I am, as usual, late getting to the latest controversy in academe, which has been argued to death before I even became aware of it. Inside Higher Ed appears to have gotten there first, followed by editorials at The New York Times, The Los Angeles Times, and The Washington Post. At issue are trigger warnings, a neologism for what might otherwise be called parental advisories (thinking in loco parentis here), to be placed in syllabi and on classroom materials, at first fiction reading but potentially history lessons (and frankly, just about anything else), that might trigger a panic attack or some other dolorous response from a student with a phobia or memory of a traumatic experience. The opinion articles linked above (Inside Higher Ed is more purely reporting) are all in agreement that triggers warnings are a bad idea.
Although articles in news organs are more nearly broadcasting and thus lack discussion (unless one ventures into the swamp of the comments section, which I rarely do), I indulged in a long discussion of the subject with fellow alumni of one of the institutions named in the reports. As with other issues, it developed so many facets that a snapshot determination became impossible if one attempted to accommodate or address all perspectives. Therein lies the problem: accommodation. Left-leaning liberals are especially prone to hypersensitivity to identity politics, which gained prominence in the late 1970s or early 80s. I quickly run afoul of anyone who takes such a perspective because I am notoriously white, male, well-educated, and middle class, so I must constantly “check my privilege.” When someone like me refuses others accommodation, it looks to others like raising the ladder behind me after I’ve safely ascended. I can appreciate, I think, how frustrating it must be to have one’s earnestness thwarted, but yet, I admit I just don’t get it. At the risk of offending (trigger warning here), let me blunder ahead anyway.
The world (or as I’m beginning to call it more simply, reality) is a messy place, and each of us inevitably carries some phobia, trauma, or history that is unsavory. From one celebrated perspective, what doesn’t kill us makes us stronger; from another, we are trained to request accommodation. Accommodation used to be primarily for physical disabilities; now it’s for feelings, which some argue are just as debilitating. This is the province of every self-selected minority and special interest group, which has spawned predictable backlashes among various majority groups (e.g., the men’s movement, resurgent white supremacy). Naturally, any lobby, whether part of a minority or majority, will seek to promote its agenda, but I regard the brew-ha-ha over trigger warnings as an example of growing incidence of what’s been called the Strawberry Generation. It’s remarkable that students now regard themselves as dainty flowers in need of special protection lest they be trampled by, well, reality. So trigger warnings are being requested by students, not on their behalves. With so many examples throughout even recent history of flagrant social injustice and oppression, it’s clear that everyone wants to proclaim their special combination of disadvantages and receive accommodation, all the better if multiplied by inclusion in several protected classes. It’s a claim of victimhood before the fact or perhaps permanent victimhood if one is a survivor of some nastiness. (Disclaimer: real oppression and victimhood do exist, which I don’t intend to minimize, but they’re not because of reading fiction or learning history, scandalous as they may be).

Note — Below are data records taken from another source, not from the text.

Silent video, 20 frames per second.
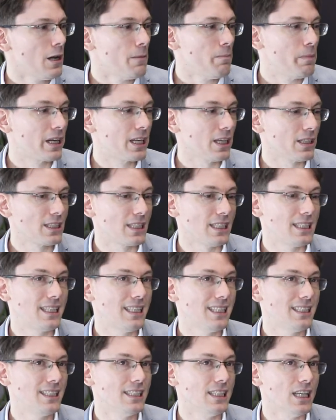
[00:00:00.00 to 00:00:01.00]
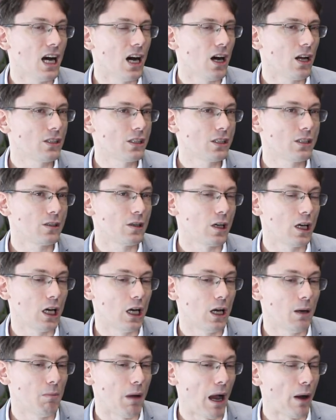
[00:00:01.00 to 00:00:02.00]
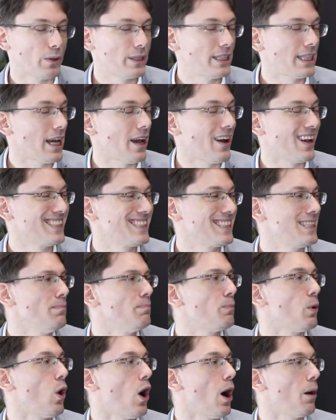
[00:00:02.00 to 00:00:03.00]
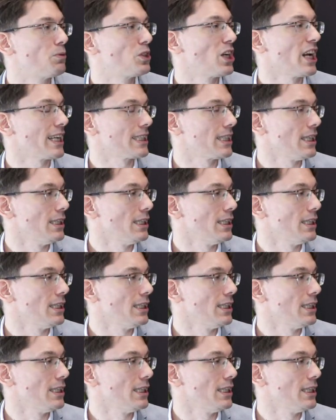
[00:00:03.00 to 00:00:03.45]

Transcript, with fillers: because it is not, I would say, a simple object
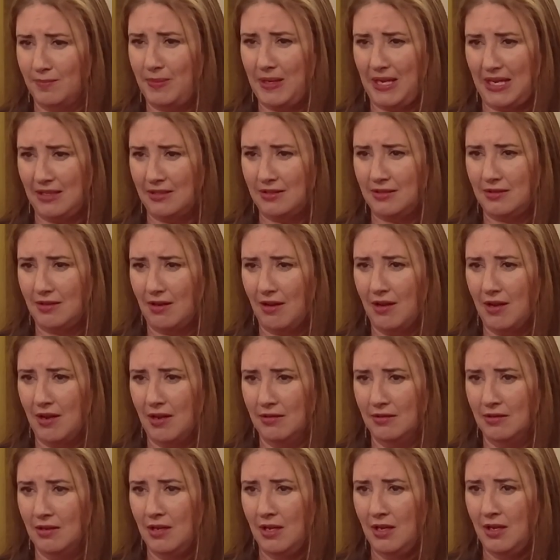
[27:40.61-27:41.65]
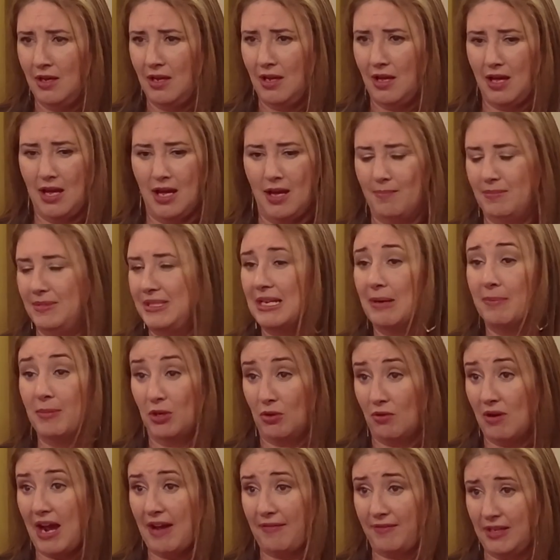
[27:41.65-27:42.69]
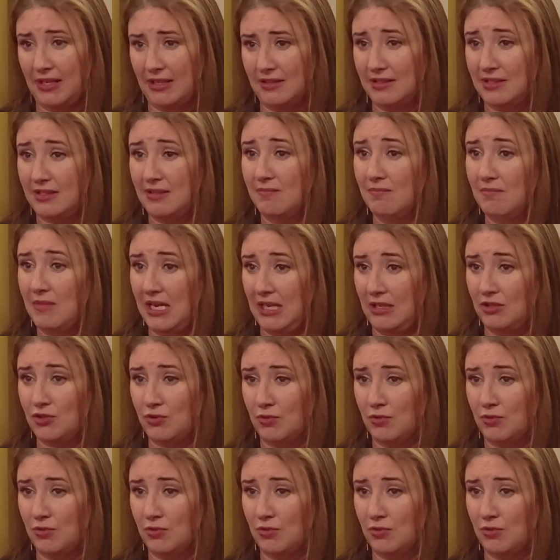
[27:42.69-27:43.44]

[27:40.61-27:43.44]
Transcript: based on demographics to make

In addition, what exactly is accomplished by virtue of warnings that one is about to encounter — what should it be called — messy material? Does one steel oneself against impact and thus limit its educational value, or does one expect to be excused from facing reality and receive an alternative assignment minus the offending material? Both are the antithesis of higher education. Arguments in the abstract are easy to ignore, so here are two specific examples: substitution or elimination of the words nigger and injun in modernized editions of Mark Twain’s Adventures of Huckleberry Finn and biology textbooks that give consideration to (literally) unscientific accounts of creation and evolution. If one’s racial or religious background gives rise to excess discomfort over the use of one or another egregious trigger word (nigger in particular now having been reclaimed and repurposed for all sorts of uses but with caveats) borne out of ripe historical context or what science (as opposed to religion) teaches, well, that’s the world (reality) we live in. Sanitizing education to avoid discomfort (or worse) does no one any favors. Discomfort and earnest questioning are inevitable if one is to learn anything worthwhile in the course of getting an education.